OVHcloud Network Status

Current status
Legend
  • Operational
  • Degraded performance
  • Partial Outage
  • Major Outage
  • Under maintenance
FS#11823 — 192.95.32.0/24 and 192.95.33.0/24
Scheduled Maintenance Report for Network & Infrastructure
Completed
The couple n5 that manage the 2 networks has crashed.

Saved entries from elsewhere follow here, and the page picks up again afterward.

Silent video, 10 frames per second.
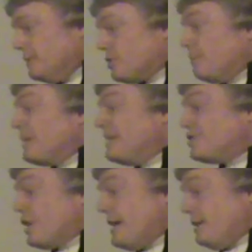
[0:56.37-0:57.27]

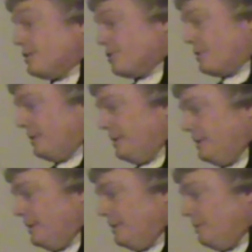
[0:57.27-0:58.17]
Something changed.
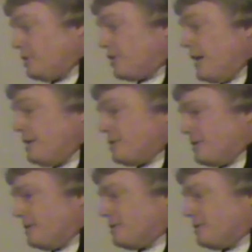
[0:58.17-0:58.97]
What changed in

%SYSMGR-2-HAP_FAILURE_SUP_RESET: System reset due to service
\"eth_port_sec\" in vdc 1 has had a hap failure

It has just rebooted and the fex is back up.

We are investigating.

Update(s):

Date: 2014-10-15 12:53:56 UTC
Port conf is good, un shut / no shut resolved the problem for
last servers.

Everything is operational again and for 192.95.32.0/24
192.95.33.0/24

Date: 2014-10-15 11:41:29 UTC
All FEX are UP again.

8 remains partially unreachable servers, I am looking into this.

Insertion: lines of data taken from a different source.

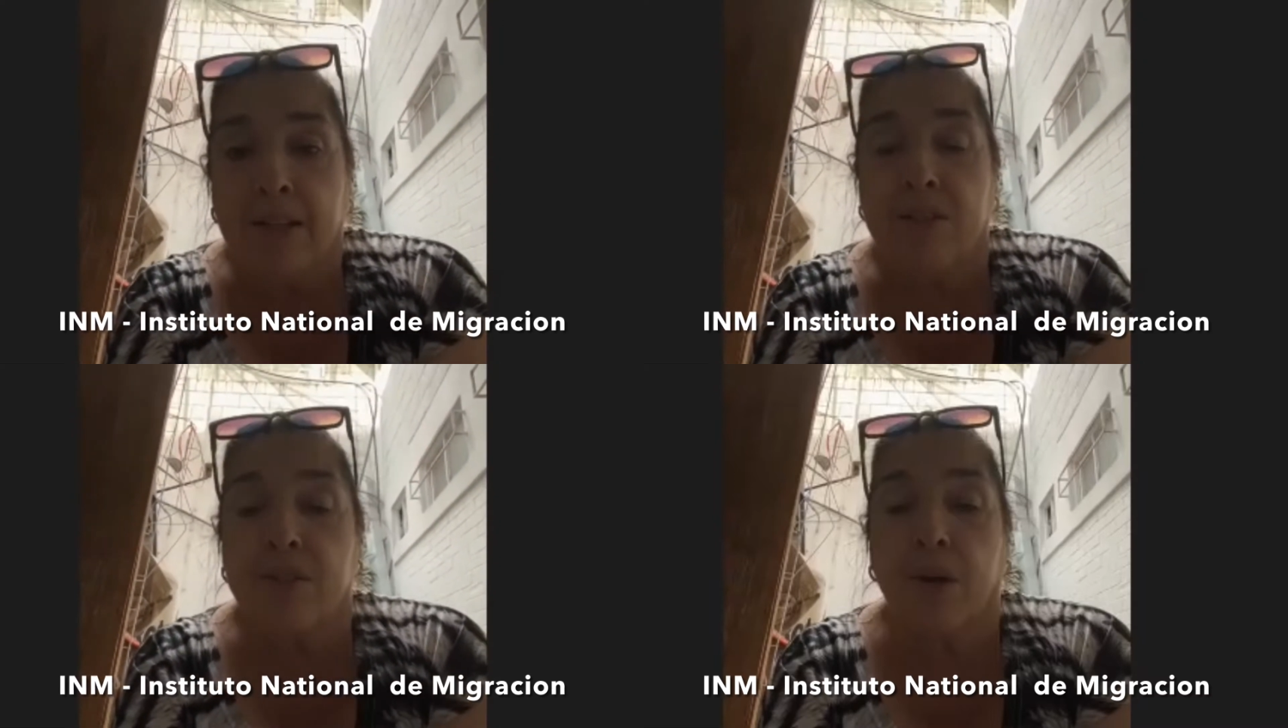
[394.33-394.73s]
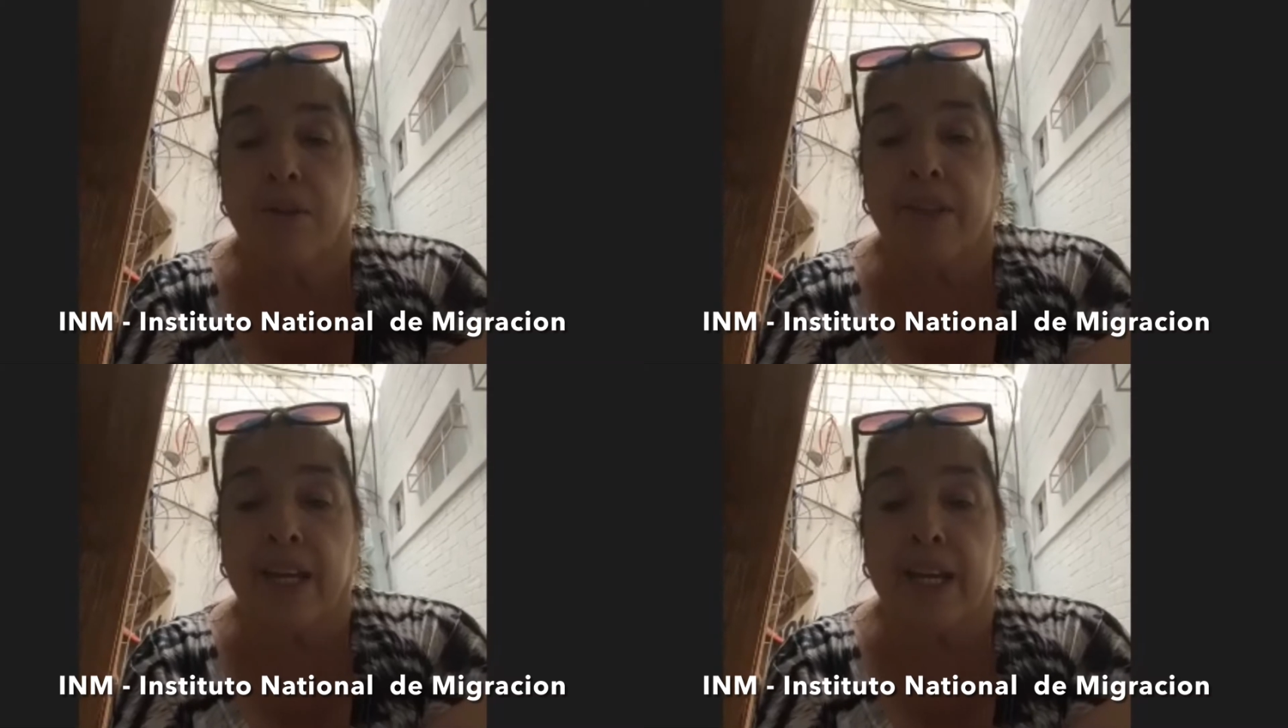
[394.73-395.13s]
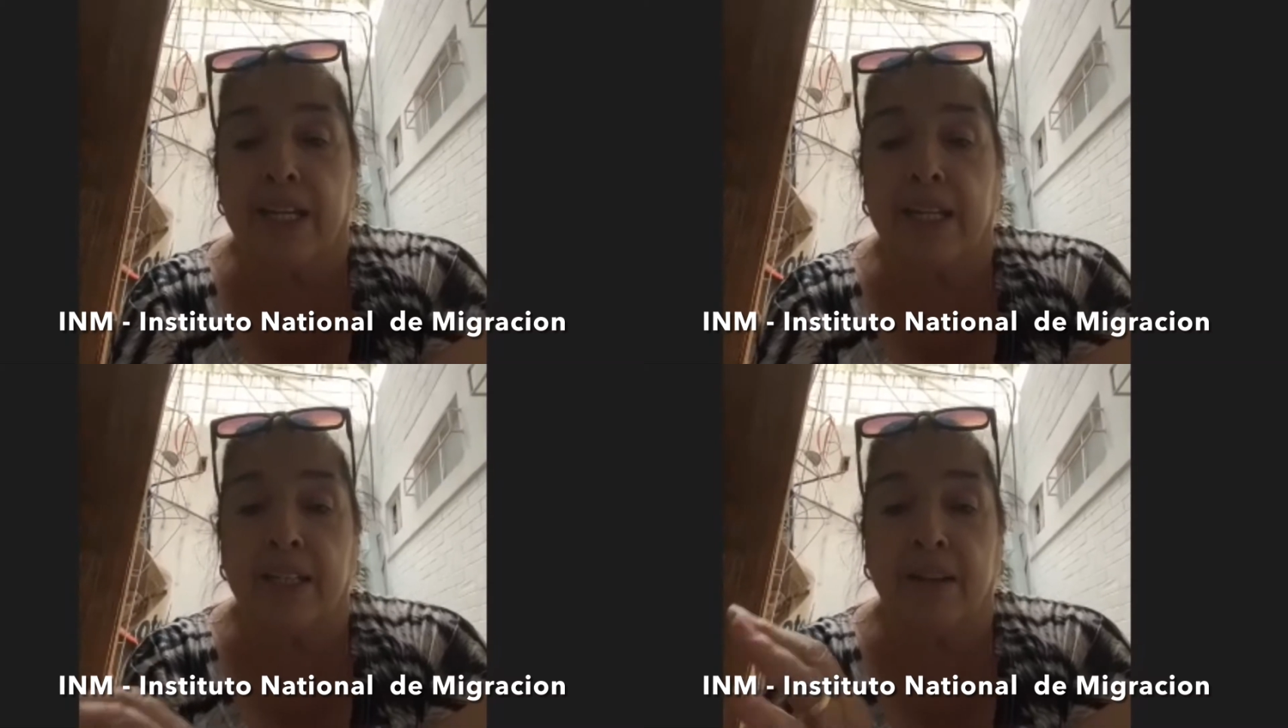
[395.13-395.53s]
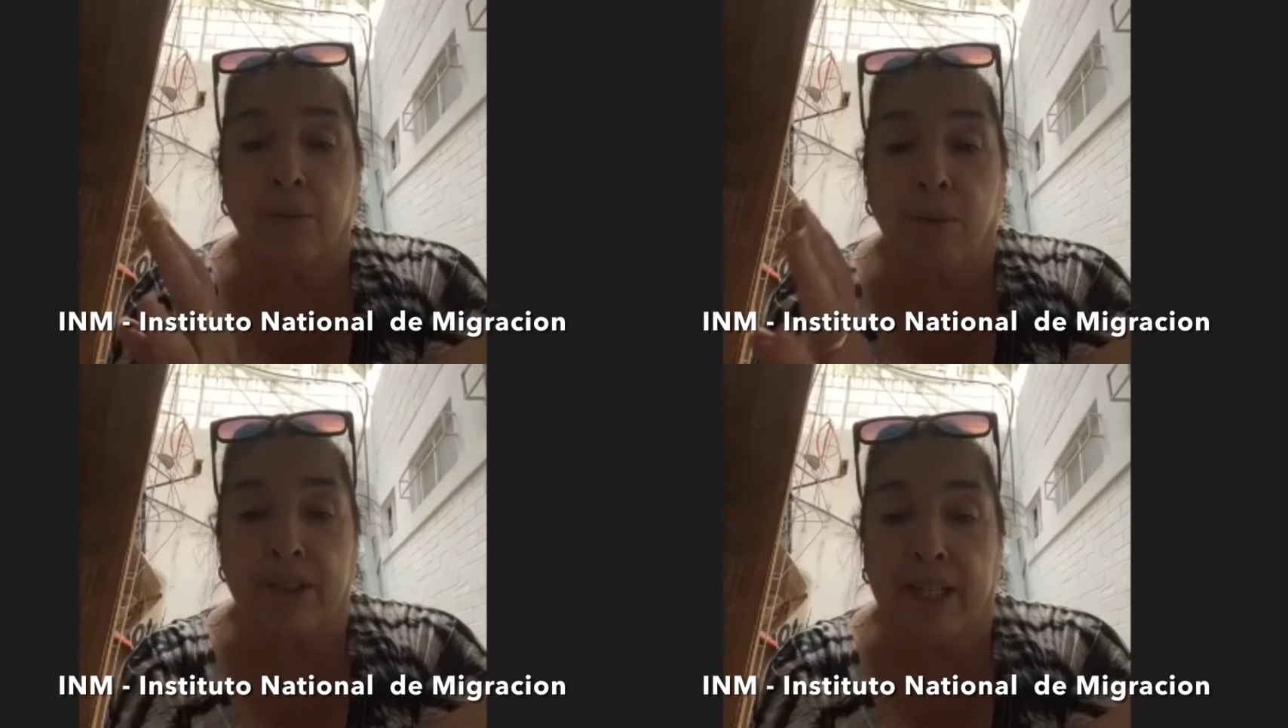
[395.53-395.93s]
So
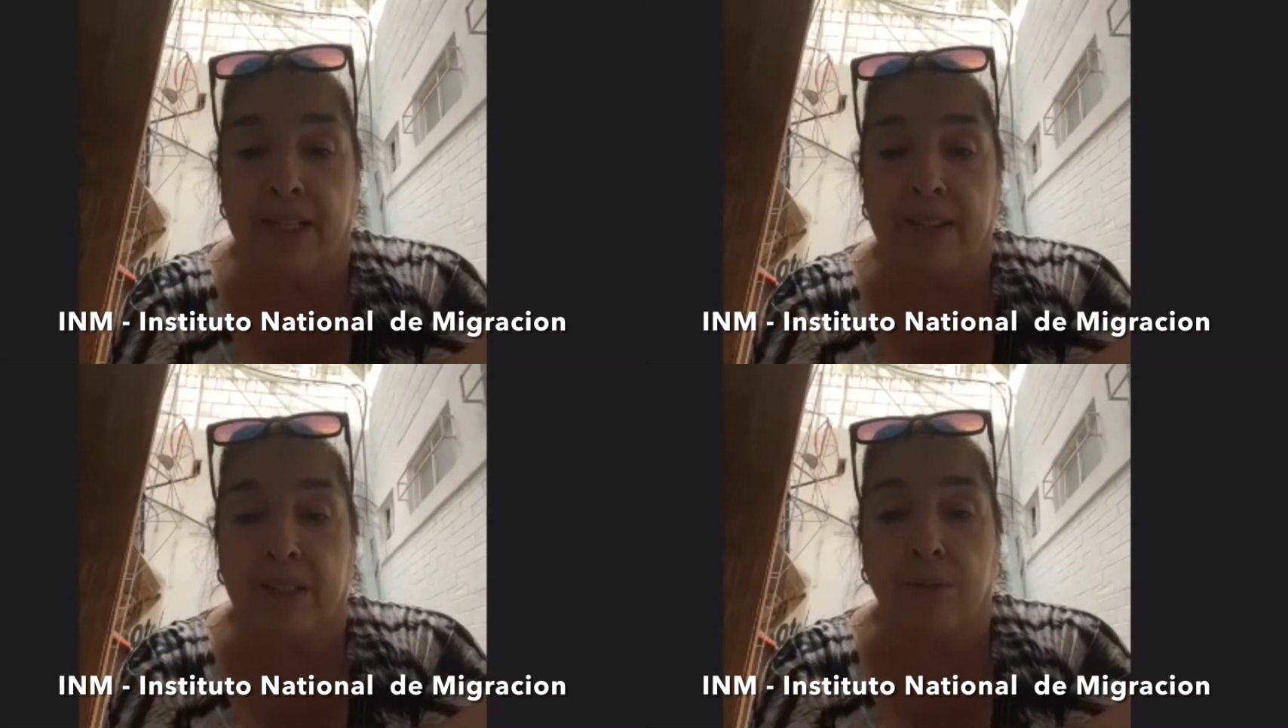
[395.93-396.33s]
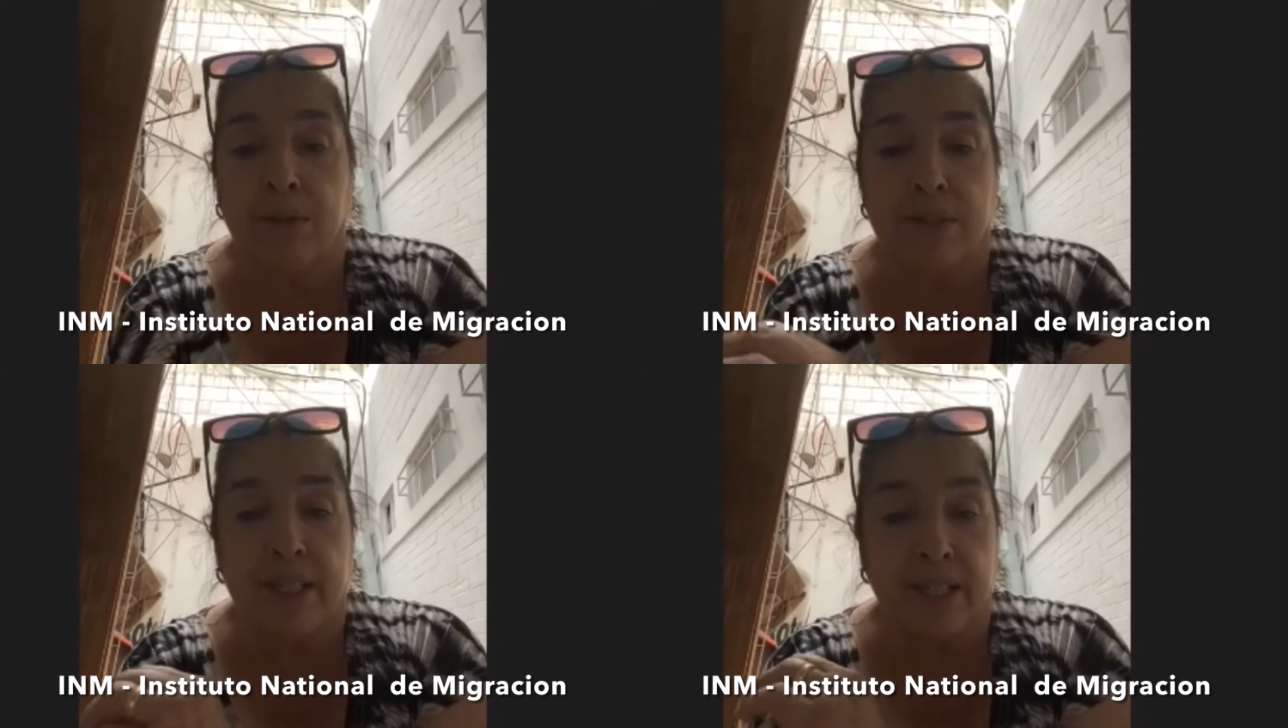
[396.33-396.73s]
what they did was they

Date: 2014-10-15 11:32:53 UTC
The FEX is retuning little by little.

sh fex
FEX FEX FEX FEX Fex

Number Description State Model Serial

------------------------------------------------------------------------
100 FEX0100 Online N2K-C2248TP-E-1GE
SSI16370ACF
101 FEX0101 Online N2K-C2248TP-E-1GE
SSI16370ABZ
102 FEX0102 Connected N2K-C2248TP-1GE
SSI1603063C
105 FEX0105 Connected N2K-C2248TP-E-1GE
SSI16370AG7
109 FEX0109 Online N2K-C2248TP-E-1GE
SSI16370EDR
111 FEX111 Online N2K-C2248TP-E-1GE
SSI16370ED7
--- -------- Connected N2K-C2248TP-E-1GE
SSI16370ECS
--- -------- Connected N2K-C2248TP-E-1GE
SSI16370EDT
--- -------- Connected N2K-C2248TP-1GE
SSI16080AR8
--- -------- Connected N2K-C2248TP-E-1GE
SSI16370EDX
--- -------- Connected N2K-C2248TP-E-1GE
SSI16370E7W

Date: 2014-10-15 11:24:07 UTC
The situation:

It is in a degraded but stable state, only servers on the fex 102 (Bay T01C52) are impacted.
the other server on the other fex are still accessible.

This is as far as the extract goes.